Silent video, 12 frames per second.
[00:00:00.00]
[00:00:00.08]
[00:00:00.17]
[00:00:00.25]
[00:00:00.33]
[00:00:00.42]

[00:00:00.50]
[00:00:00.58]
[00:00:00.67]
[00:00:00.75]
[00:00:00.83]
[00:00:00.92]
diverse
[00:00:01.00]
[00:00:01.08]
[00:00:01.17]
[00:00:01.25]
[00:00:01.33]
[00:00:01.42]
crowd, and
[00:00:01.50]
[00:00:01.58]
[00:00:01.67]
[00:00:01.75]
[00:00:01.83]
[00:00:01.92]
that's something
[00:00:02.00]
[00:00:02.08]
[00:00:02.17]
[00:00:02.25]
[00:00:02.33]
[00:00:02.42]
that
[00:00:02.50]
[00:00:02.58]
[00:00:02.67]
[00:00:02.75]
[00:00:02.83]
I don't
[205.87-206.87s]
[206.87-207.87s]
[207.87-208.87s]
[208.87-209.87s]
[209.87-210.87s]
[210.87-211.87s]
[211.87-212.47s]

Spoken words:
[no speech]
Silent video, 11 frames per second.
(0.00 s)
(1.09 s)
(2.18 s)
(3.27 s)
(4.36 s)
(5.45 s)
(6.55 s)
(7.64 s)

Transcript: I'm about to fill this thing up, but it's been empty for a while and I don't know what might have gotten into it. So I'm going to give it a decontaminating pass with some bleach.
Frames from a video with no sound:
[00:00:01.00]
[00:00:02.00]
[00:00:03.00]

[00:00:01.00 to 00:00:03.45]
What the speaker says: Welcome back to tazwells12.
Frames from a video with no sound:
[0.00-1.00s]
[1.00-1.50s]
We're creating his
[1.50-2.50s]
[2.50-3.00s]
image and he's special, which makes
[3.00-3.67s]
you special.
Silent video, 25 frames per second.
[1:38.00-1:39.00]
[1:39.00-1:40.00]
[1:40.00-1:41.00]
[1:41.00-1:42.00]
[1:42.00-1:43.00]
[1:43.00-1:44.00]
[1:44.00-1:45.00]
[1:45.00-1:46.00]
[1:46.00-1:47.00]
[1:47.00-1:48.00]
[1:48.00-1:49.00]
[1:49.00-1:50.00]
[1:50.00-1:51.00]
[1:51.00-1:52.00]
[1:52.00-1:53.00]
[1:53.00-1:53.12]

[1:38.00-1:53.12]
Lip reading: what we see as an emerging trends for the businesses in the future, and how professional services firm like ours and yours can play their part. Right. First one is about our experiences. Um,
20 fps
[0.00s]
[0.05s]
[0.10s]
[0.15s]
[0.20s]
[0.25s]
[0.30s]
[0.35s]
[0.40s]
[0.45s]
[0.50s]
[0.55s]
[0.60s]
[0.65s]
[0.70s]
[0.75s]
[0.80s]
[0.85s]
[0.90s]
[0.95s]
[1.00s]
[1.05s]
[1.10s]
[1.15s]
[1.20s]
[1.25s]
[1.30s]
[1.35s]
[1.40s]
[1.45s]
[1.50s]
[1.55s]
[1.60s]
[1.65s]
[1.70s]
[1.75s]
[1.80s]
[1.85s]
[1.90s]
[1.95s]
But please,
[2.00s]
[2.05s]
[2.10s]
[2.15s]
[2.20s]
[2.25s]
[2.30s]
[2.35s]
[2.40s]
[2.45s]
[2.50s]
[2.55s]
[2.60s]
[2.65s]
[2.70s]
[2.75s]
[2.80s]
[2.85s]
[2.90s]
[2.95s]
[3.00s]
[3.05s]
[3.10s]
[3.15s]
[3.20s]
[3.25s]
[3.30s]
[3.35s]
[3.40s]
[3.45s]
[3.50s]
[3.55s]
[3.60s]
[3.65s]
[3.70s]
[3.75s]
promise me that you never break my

======

__WORK REQUIRED__
Reproduce the entries above exactly, but only the lines between the line holding "Transcript: I'm about" and the line holding "[1:38.00-1:53.12]", inclusive.

__SOLUTION TO THIS PROBLEM__
Transcript: I'm about to fill this thing up, but it's been empty for a while and I don't know what might have gotten into it. So I'm going to give it a decontaminating pass with some bleach.
Frames from a video with no sound:
[00:00:01.00]
[00:00:02.00]
[00:00:03.00]

[00:00:01.00 to 00:00:03.45]
What the speaker says: Welcome back to tazwells12.
Frames from a video with no sound:
[0.00-1.00s]
[1.00-1.50s]
We're creating his
[1.50-2.50s]
[2.50-3.00s]
image and he's special, which makes
[3.00-3.67s]
you special.
Silent video, 25 frames per second.
[1:38.00-1:39.00]
[1:39.00-1:40.00]
[1:40.00-1:41.00]
[1:41.00-1:42.00]
[1:42.00-1:43.00]
[1:43.00-1:44.00]
[1:44.00-1:45.00]
[1:45.00-1:46.00]
[1:46.00-1:47.00]
[1:47.00-1:48.00]
[1:48.00-1:49.00]
[1:49.00-1:50.00]
[1:50.00-1:51.00]
[1:51.00-1:52.00]
[1:52.00-1:53.00]
[1:53.00-1:53.12]

[1:38.00-1:53.12]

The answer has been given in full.